In the main arguments she submitted, the Petitioner made additional arguments:
The Petitioner added that she had learned that Respondent No. 2 submitted her bid to participate in the tender after the Municipality approached her on the matter. As a result, the Petitioner contacted the Municipality demandingmore details. The Municipality replied that "in order to increase the competition and the circle of bidders, at times, not as a practice nor as a matter of routine, the Municipality updates the publication of the tender to parallel officials in other authorities or recommended suppliers/contractors who were not part of its tenders in the past.

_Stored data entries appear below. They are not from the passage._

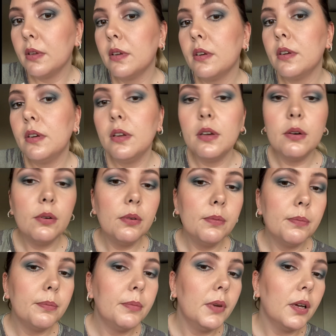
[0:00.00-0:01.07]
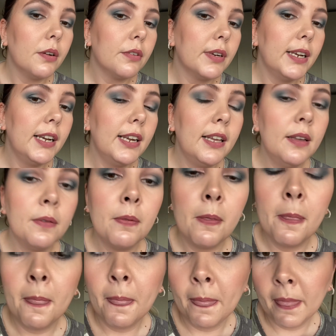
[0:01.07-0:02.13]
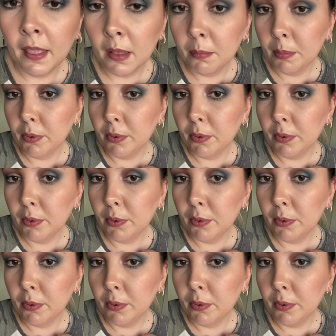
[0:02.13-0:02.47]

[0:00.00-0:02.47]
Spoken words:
No, not really. But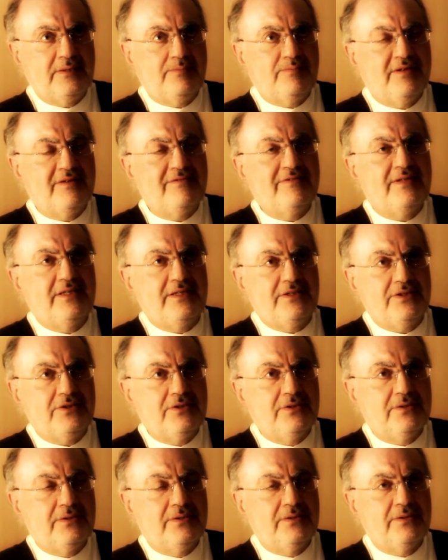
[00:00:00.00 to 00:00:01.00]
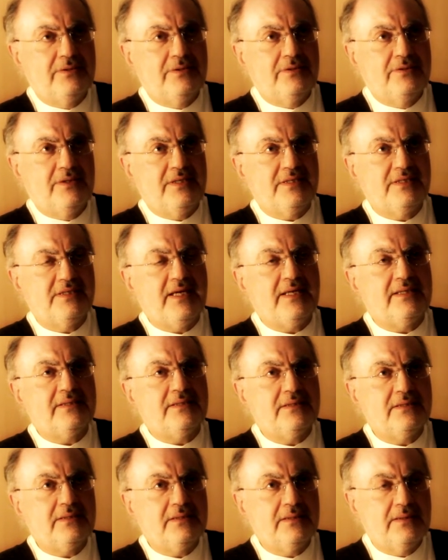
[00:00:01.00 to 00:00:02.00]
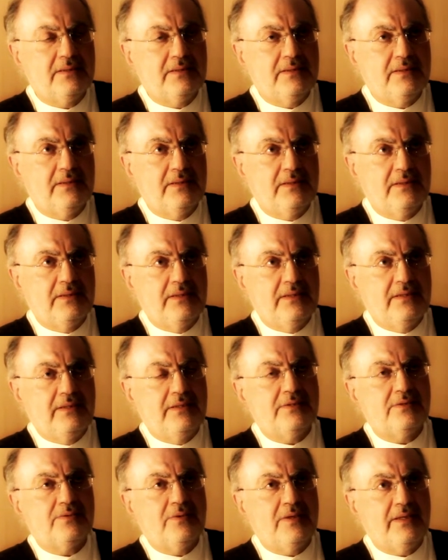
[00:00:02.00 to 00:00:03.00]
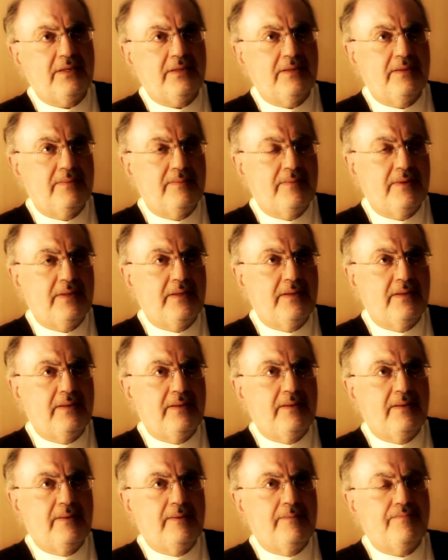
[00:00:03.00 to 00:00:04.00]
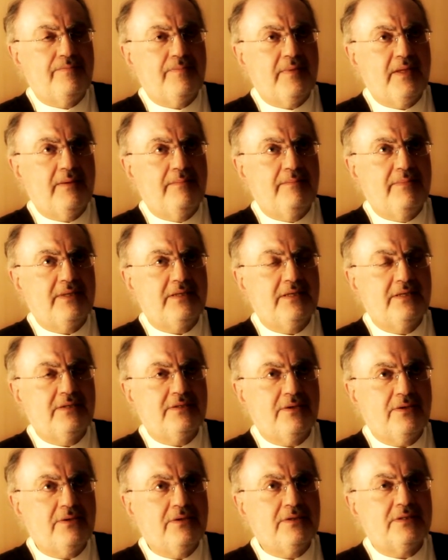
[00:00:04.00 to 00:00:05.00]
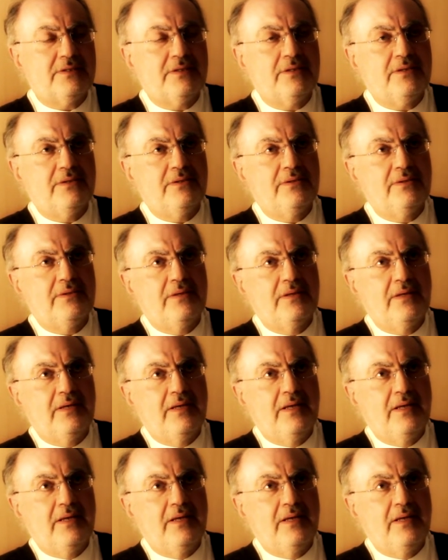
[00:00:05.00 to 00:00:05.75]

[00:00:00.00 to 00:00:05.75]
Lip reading: privileged to ascend in this way. But he's alsoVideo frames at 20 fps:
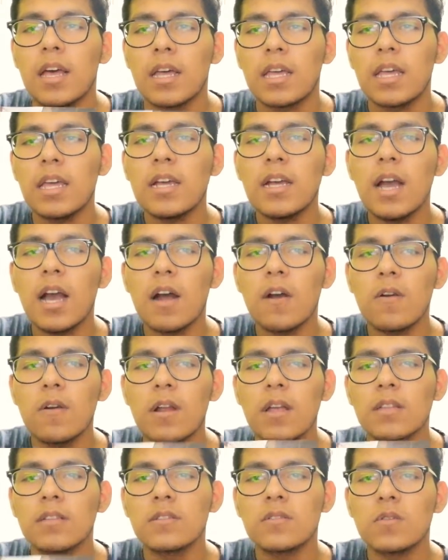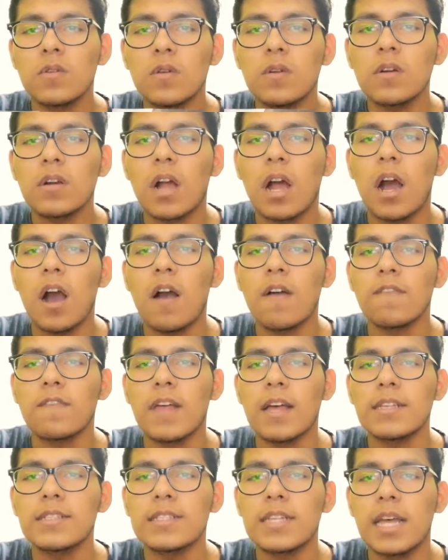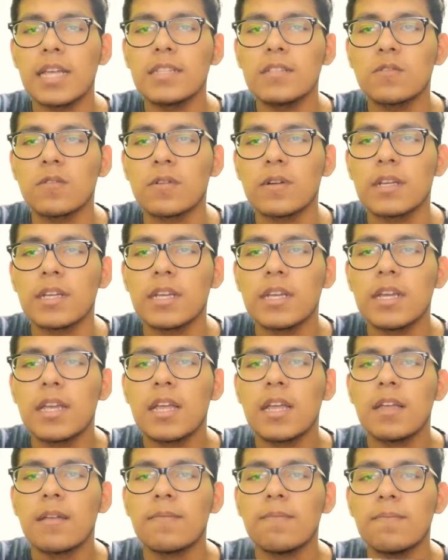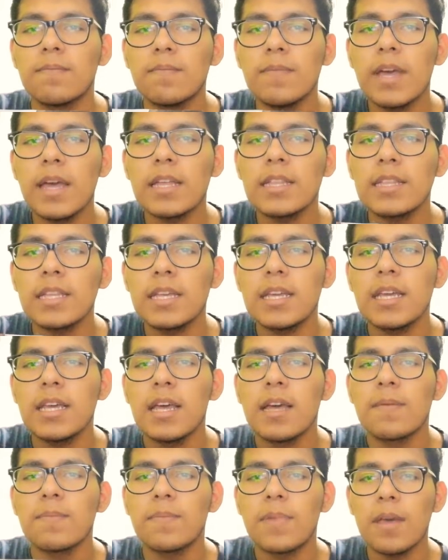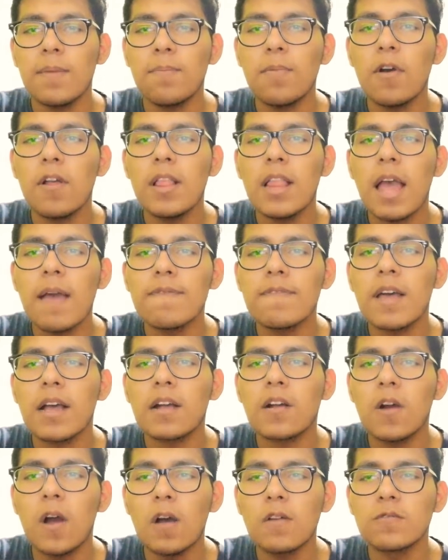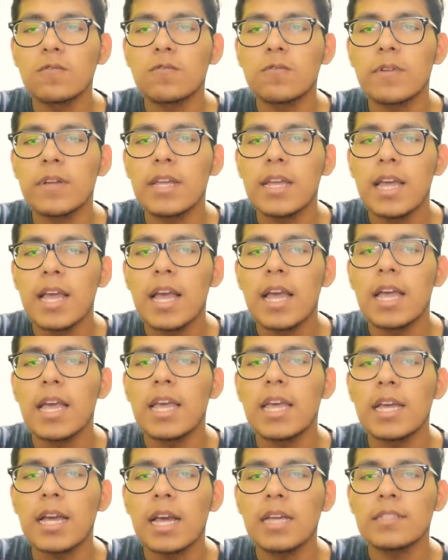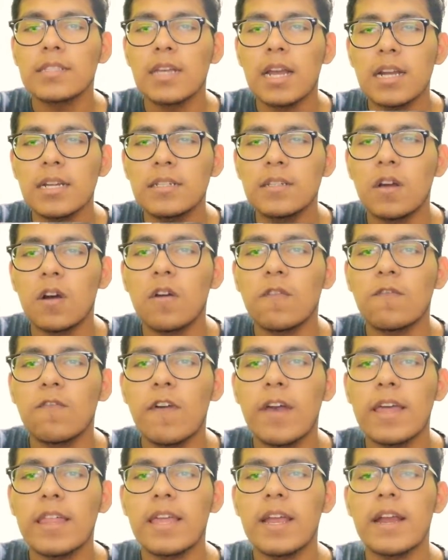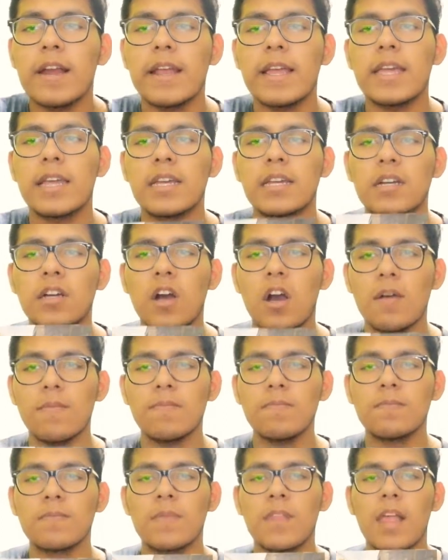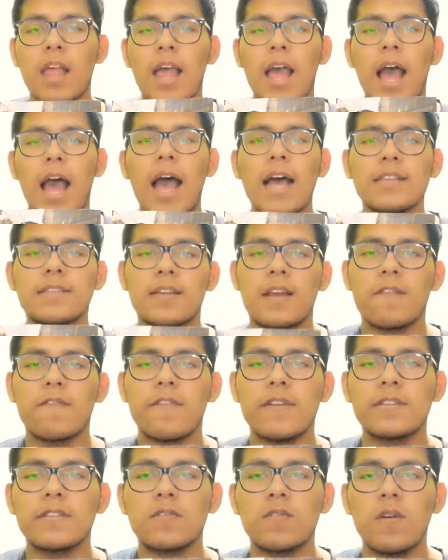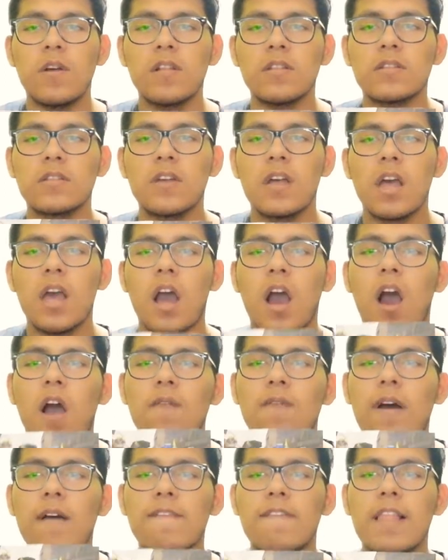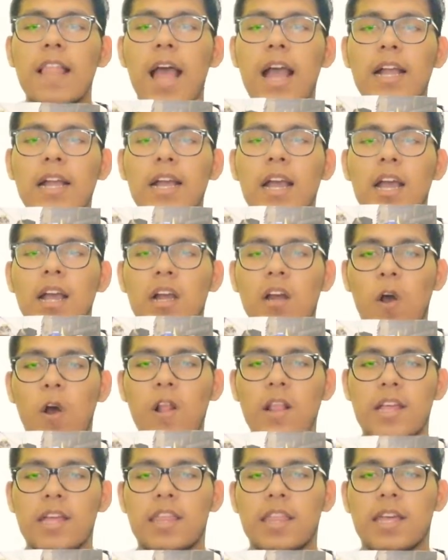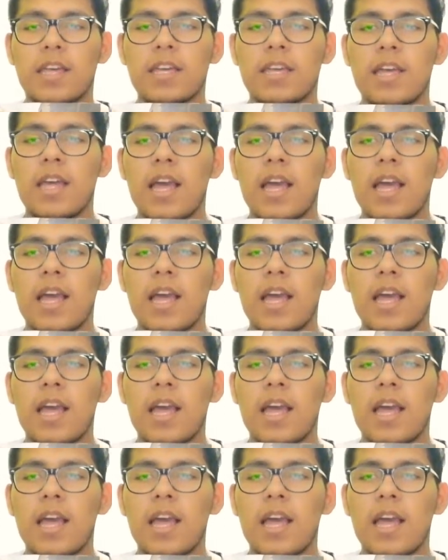In our turn of the century, many people left the country in a search of better income as a result of a black holiday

There is a possibility that this was done in this tender as well." According to the Petitioner, when the Municipality approached potential service providers, and on the other hand, did not contact the Petitioner on the matter, and did not inform her of the publication of a new tender, the Municipality breached its duty to treat it with equality and towards other potential participants who did not participate in the tender.
The Petitioner argued that the Municipality has no documentation of the decision not to exercise the option period and to extend the contract with the Petitioner, and that the absence of such documentation indicates the lack of sufficient infrastructure for making the decision to terminate the engagement with the Petitioner and to embark on a new tender, and that "... prevents the examination of the legality of the decision that was made, raises a serious suspicion that the decision was fundamentally flawed, and therefore, in the absence of the ability to criticize it, it is null and void or at least can be revoked."
In the main arguments, the Petitioner announced that since the declaratory law had already begun and the winner of the tender had begun to operate the transportation services, it did not insist on the full remedies requested in the petition, including the cancellation of the tender and the extension of the Municipality's engagement period with the Petitioner, and instead, petitioned to order the termination of the engagement period between the Municipality and Respondent No. 2 at the end of the current academic year. and the preparation of a new tender for the year 2020-2026 onwards.
- In its response to the petition, the Municipality argued, inter alia, that the petition should be dismissed out of hand, Due to considerable delay In submitting it, both because, in her estimation, the Petitioner was aware in real time,Tender Publications, its Terms, and the maximum prices set under it, and decided Consciously Don't make a bid, Out of the hope or belief that the municipality will find itself without bidders, and will conduct negotiations with it for an engagement without a tender, as occurred in the past, as detailed above; and because the Petitioner filed the petition 50 days after the date of publication of the tender, and 14 days after receiving the response of the Municipality's counsel to the petitioner's request.
The Municipality claimed that it had no obligation to update bidders, including parties to an existing engagement, prior to the publication of a new tender.